To make a long story short, at the end of my stay at St. Stephen’s, 43 couples were trained in the theology and methodology of Humanae Vitae & NFP.
It’s a very preachable message! However, it must be continually proclaimed by gentle, persistent preaching at least five times over the course of a year at all the weekend Masses. Topics to be discussed may include pornography, modesty, contraception, sterilization, IVF, abortion, etc. This is not asking too much since the Culture of Death is everywhere doing the work of Satan. But to be successful, it must be done by the local priests and deacons. Our people have not rejected this teaching. They have just not heard it proclaimed!
Q. What is the role of the NFP instructor in all of this?
More than you might think! An American diocesan bishop wrote to me not so long ago that he thought, “…the Lord was lifting up many faithful and articulate lay persons to be engaged in this vital work and wondered if the Holy Spirit wanted them to be the primary servants of this task.” He may be right!
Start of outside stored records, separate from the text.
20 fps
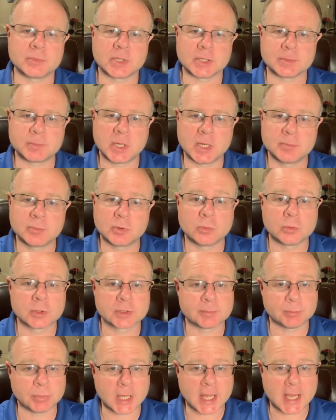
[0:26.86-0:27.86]
that people
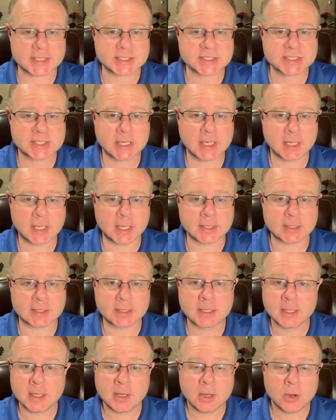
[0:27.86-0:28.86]
with black
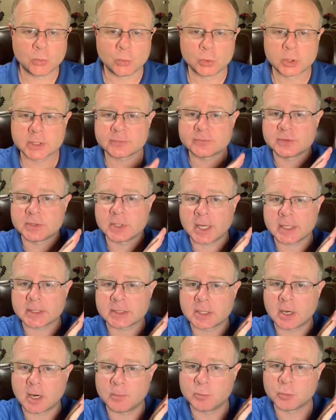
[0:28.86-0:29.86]
skin would have
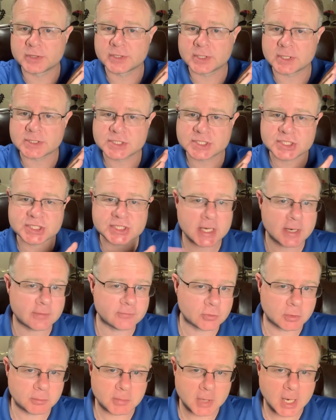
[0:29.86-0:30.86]
not come within
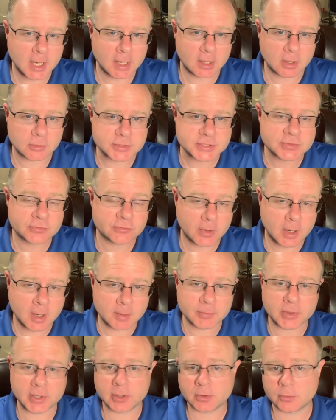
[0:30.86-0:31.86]
several miles
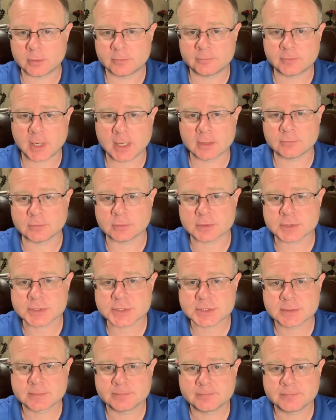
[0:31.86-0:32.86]
from their
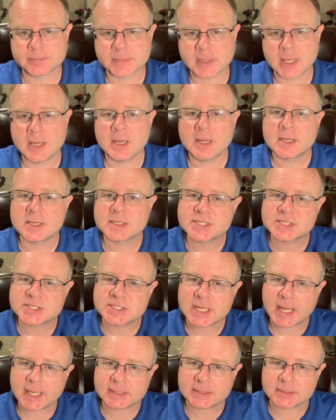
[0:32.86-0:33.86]
revivals.
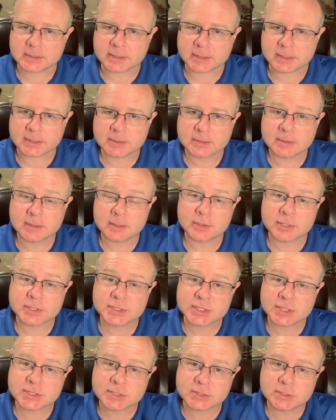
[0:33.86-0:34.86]
Sadly,
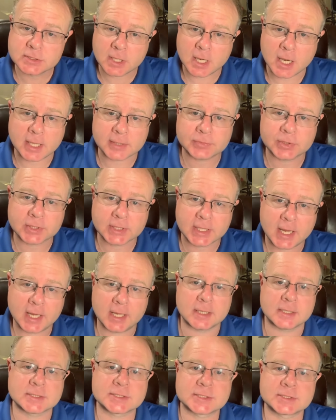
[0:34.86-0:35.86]
this is not the
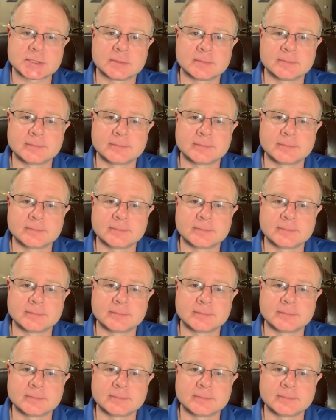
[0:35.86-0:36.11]
case.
Q. What can an NFP instructor do in a parish setting?
Plenty! To be successful at this, a church community needs at least one highly-trained NFP couple salaried by the parish. This couple would be a wonderful asset for RCIA, CCD, adult education, marriage and baptismal preparation programs. Bishop Peter Elliott of Melbourne, Australia says without this, a parish is not serious about the prophetic teaching of Pope Paul VI and his liberating message of life and love.
Q. Where do we go from here?
I welcome the opportunity to give parish missions. As I like to say, “Have chalice, will travel!” To learn more about the possibilities just go to our website: www.nfpoutreach.org.
Q. Any final thoughts?
President Teddy Roosevelt, a Presbyterian, told a group of mothers in 1905 that the country that buys into contraception commits national suicide – a prophesy coming true today. We have the saving truth, so let your light shine!